There are many algorithms to help you get an absolute count for a position. Of the lot, I think the kangaroo count is the easiest. It was invented by Nack Ballard, and follows this poem:
Each line of the poem represents a step in the procedure. It’s spiritually related to the counts we have already learned about, but here we are only counting the checkers that belong to a single player. Let’s go through it step by step and see how it works. Let’s present a position and do the pip count for our checkers using this method:
1. First you double the far side men. We only have 5 checkers on the opponent’s side of the board (on the 16-pt and 13-pt). We take that number and double it. 5 × 2 = 10.
2. Add big diagonal, double again. We add our checkers on the diagonal quadrants that include our opponent’s ace-pt.1 In this position, there are 0 checkers to add. We add 0 to 10 and double it. (10 + 0) × 2 = 20.
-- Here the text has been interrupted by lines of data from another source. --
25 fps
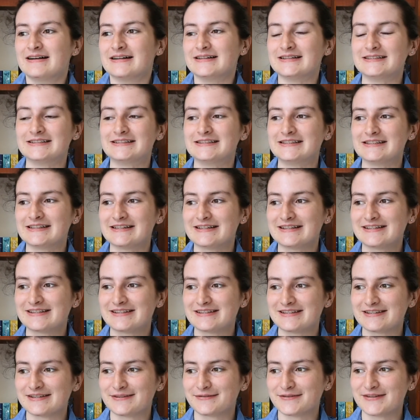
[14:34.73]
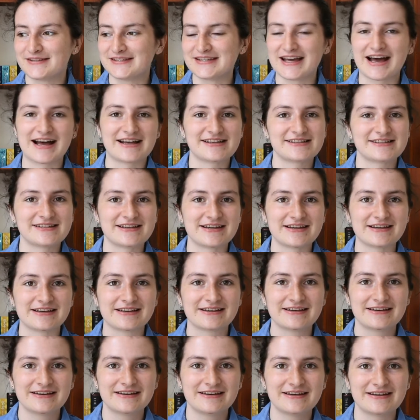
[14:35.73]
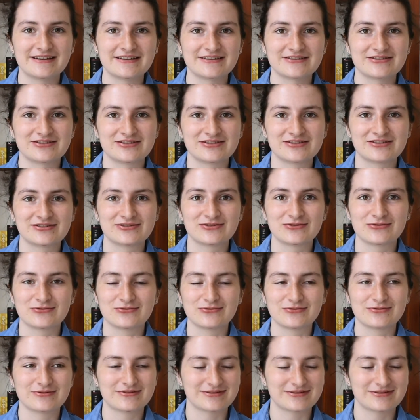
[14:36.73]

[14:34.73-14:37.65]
Oh, it's just fantastic. It's just so...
3. Add small diags, times 3, plus 30. We add our checkers on the diagonal triads that include our opponent’s ace-pt. Here, we are counting the 5 checkers between the 4-pt and 6-pt, and the 2 checkers on the 16-pt. We add that to our count (20), multiply by 3 and add 30. (20 + 7) × 3 + 30 = 111.2
If we pause here for a moment, the number we have arrived at, 111, is an approximate absolute count of our checkers of 111. The exact count is 110, which is very close. So what is the need for step 4? As in the relative counts, we can do a unit adjustment to obtain the exact count:
4. And shifting to the middles is perty. The checkers on the 3-pt cancel out the checkers on the 13-pt, and the checkers on the 6-pt cancel out the checkers on the 16-pt. The lone checker remaining that isn’t centered in its triad is on the 4-pt. This checker is closer to the bear-off tray, so it removes one pip from our count. 111-1 = 110, the exact count.
Further reading:
- Nack Ballard’s Kangaroo Count, an article by Tom Keith on Backgammon Galore.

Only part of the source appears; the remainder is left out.